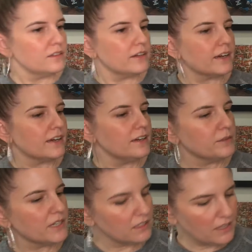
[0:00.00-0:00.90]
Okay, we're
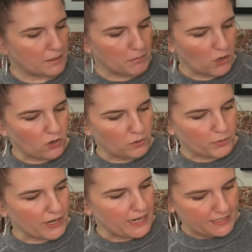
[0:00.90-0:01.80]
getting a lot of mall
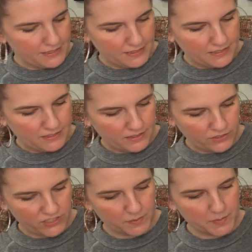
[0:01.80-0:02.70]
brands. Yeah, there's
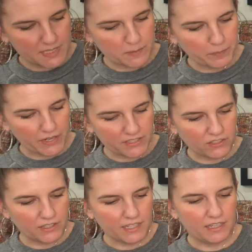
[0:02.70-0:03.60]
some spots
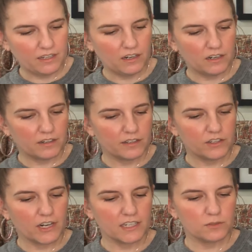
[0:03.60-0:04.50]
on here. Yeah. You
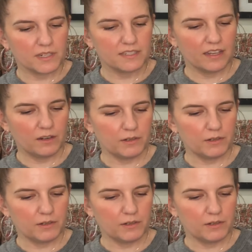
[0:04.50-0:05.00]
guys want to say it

☆ ☆ ☆ ☆ ☆ ☆ ☆

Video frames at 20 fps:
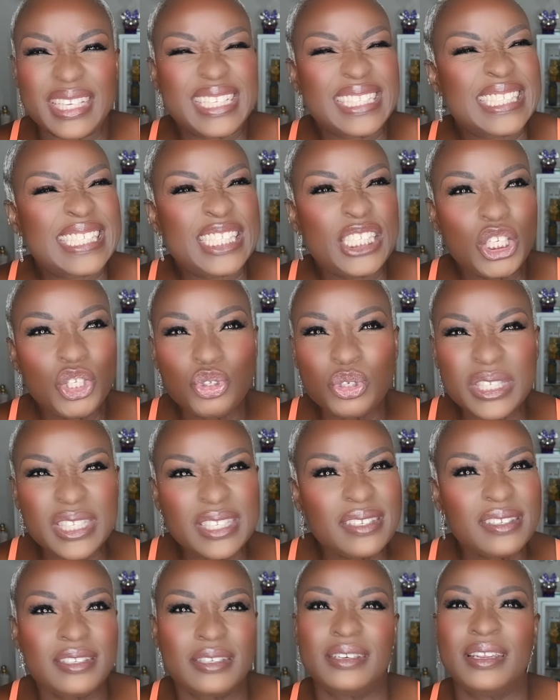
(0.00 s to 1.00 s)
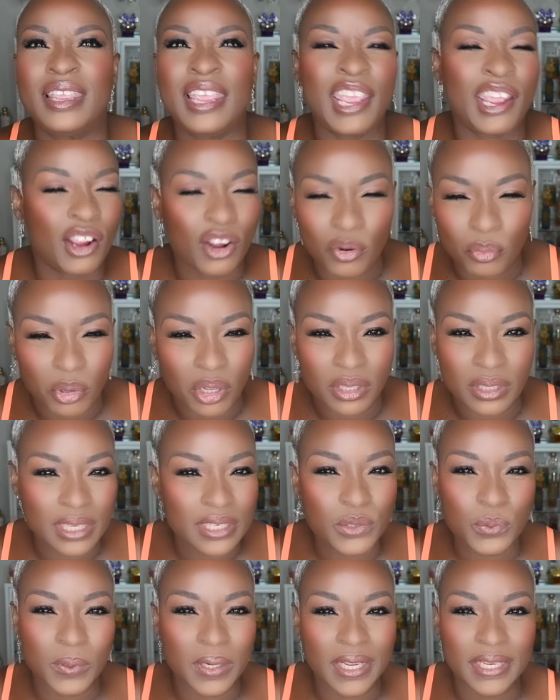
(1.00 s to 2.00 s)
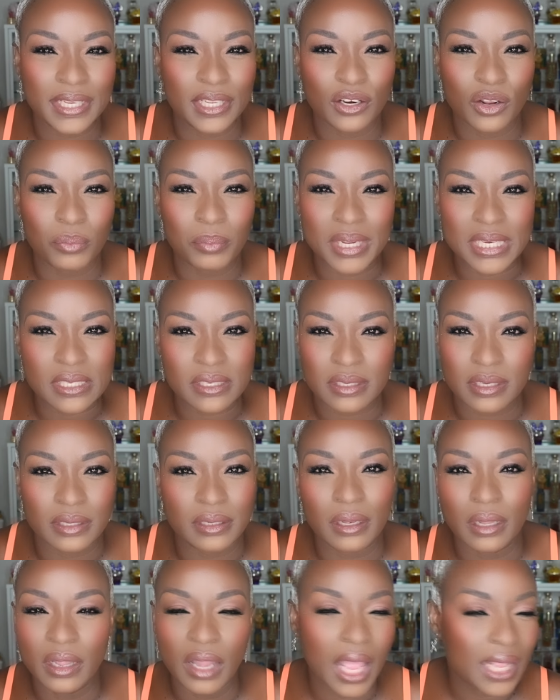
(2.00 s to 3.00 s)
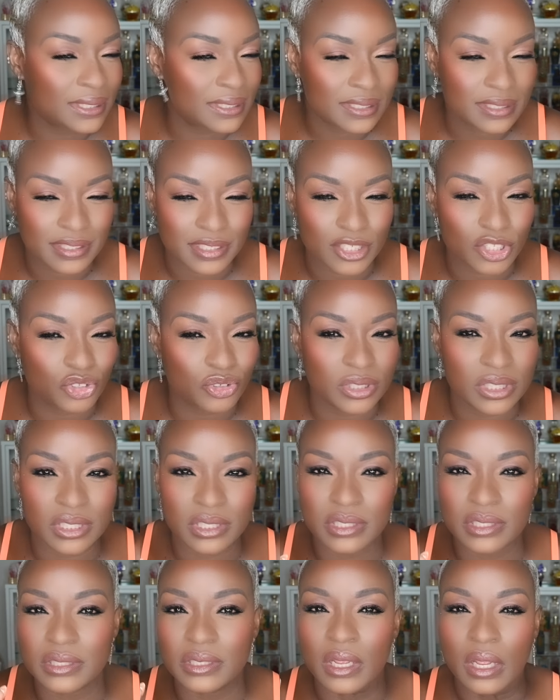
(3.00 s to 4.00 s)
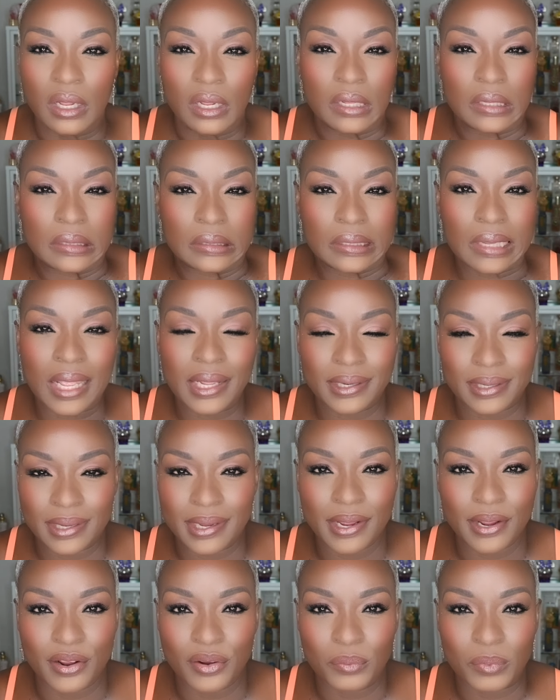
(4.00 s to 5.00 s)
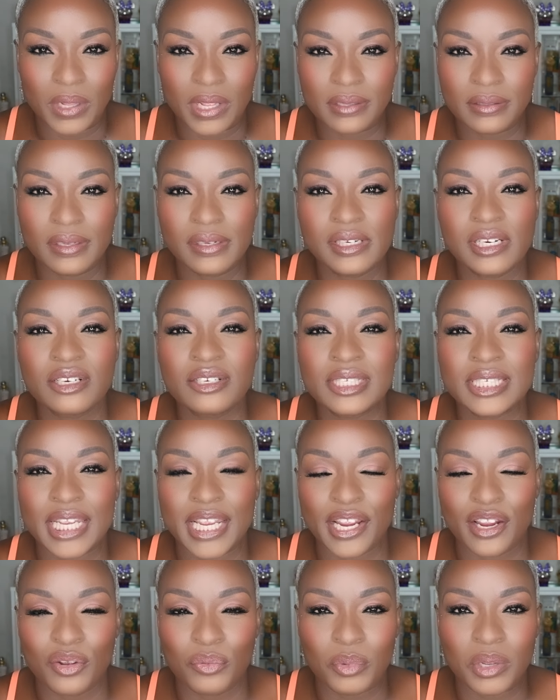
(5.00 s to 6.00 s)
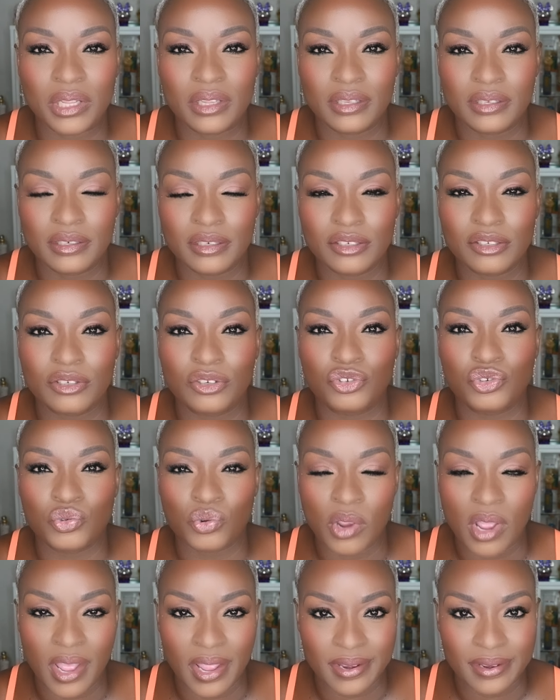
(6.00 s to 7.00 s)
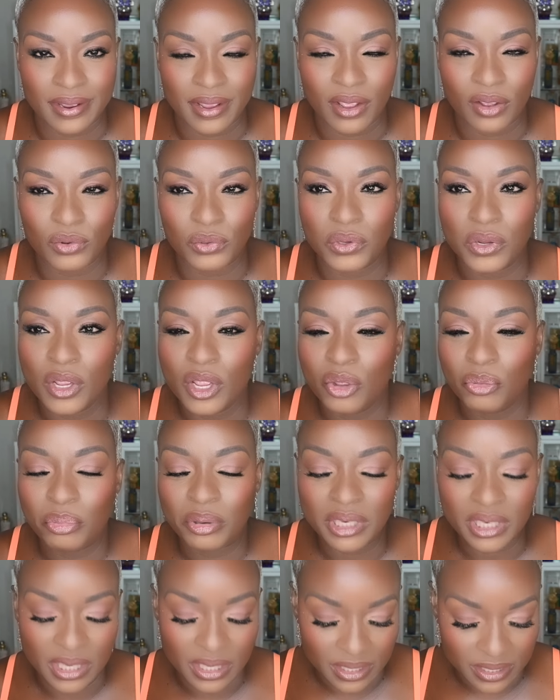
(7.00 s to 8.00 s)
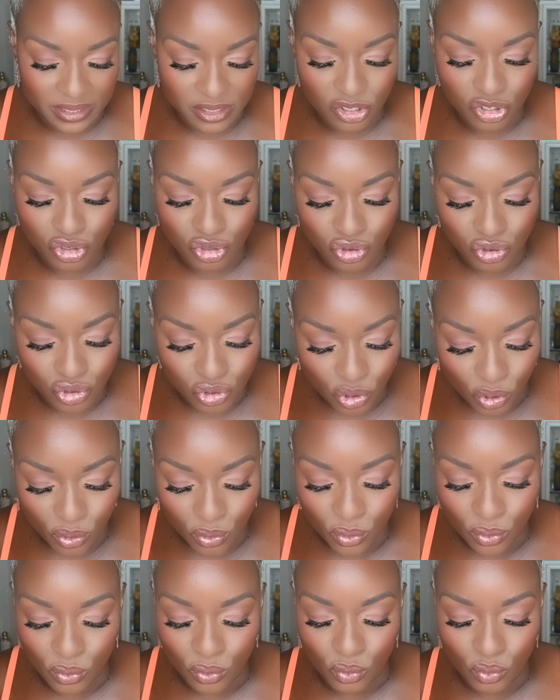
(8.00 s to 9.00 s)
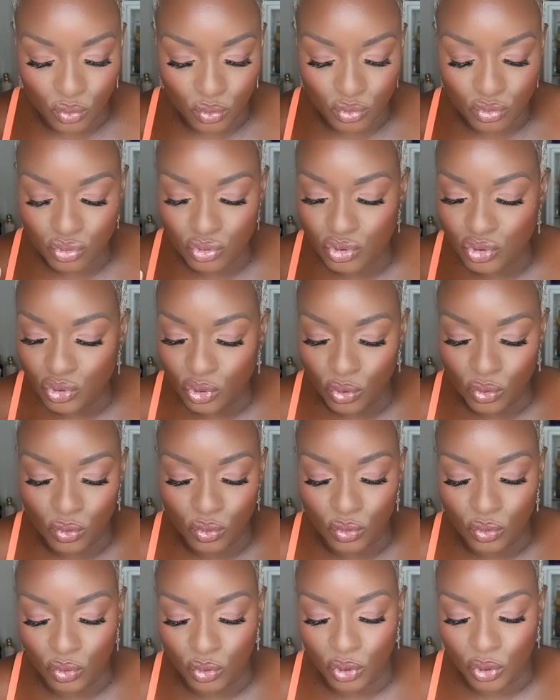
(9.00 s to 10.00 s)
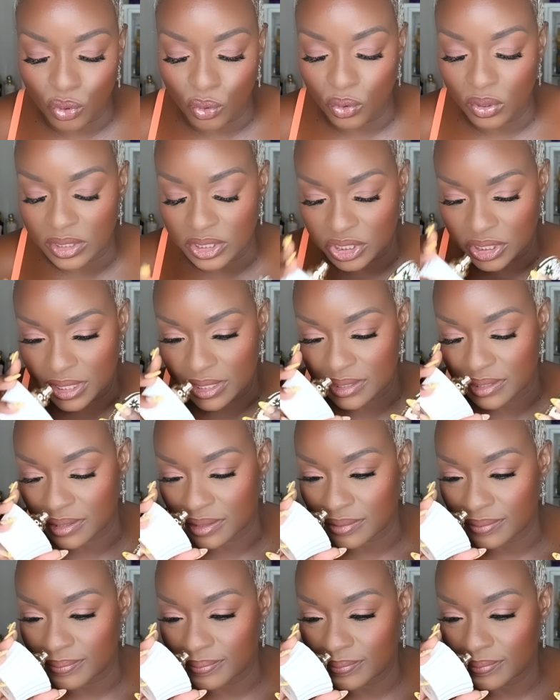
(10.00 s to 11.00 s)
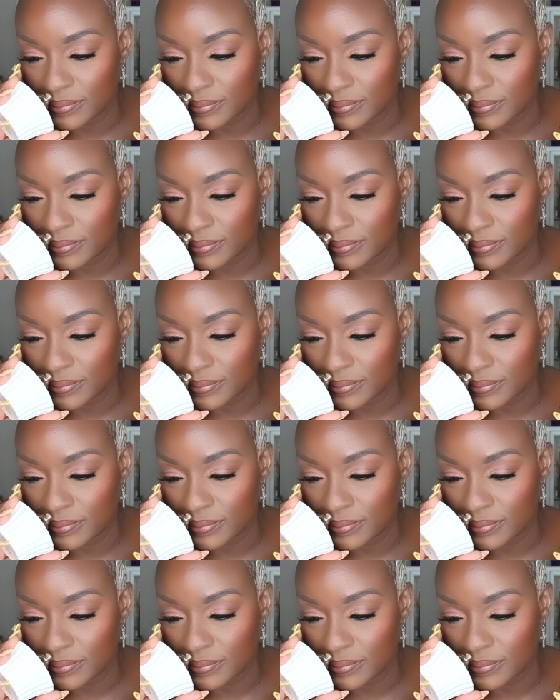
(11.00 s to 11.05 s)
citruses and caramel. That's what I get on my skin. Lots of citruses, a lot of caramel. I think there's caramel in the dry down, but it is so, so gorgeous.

☆ ☆ ☆ ☆ ☆ ☆ ☆

Return exactly the stretch above whose first line contains "Video frames at" and whose last line contains "(10.00 s to 11.00 s)", and nothing outside it. The pictures should not appear.

Video frames at 20 fps:
(0.00 s to 1.00 s)
(1.00 s to 2.00 s)
(2.00 s to 3.00 s)
(3.00 s to 4.00 s)
(4.00 s to 5.00 s)
(5.00 s to 6.00 s)
(6.00 s to 7.00 s)
(7.00 s to 8.00 s)
(8.00 s to 9.00 s)
(9.00 s to 10.00 s)
(10.00 s to 11.00 s)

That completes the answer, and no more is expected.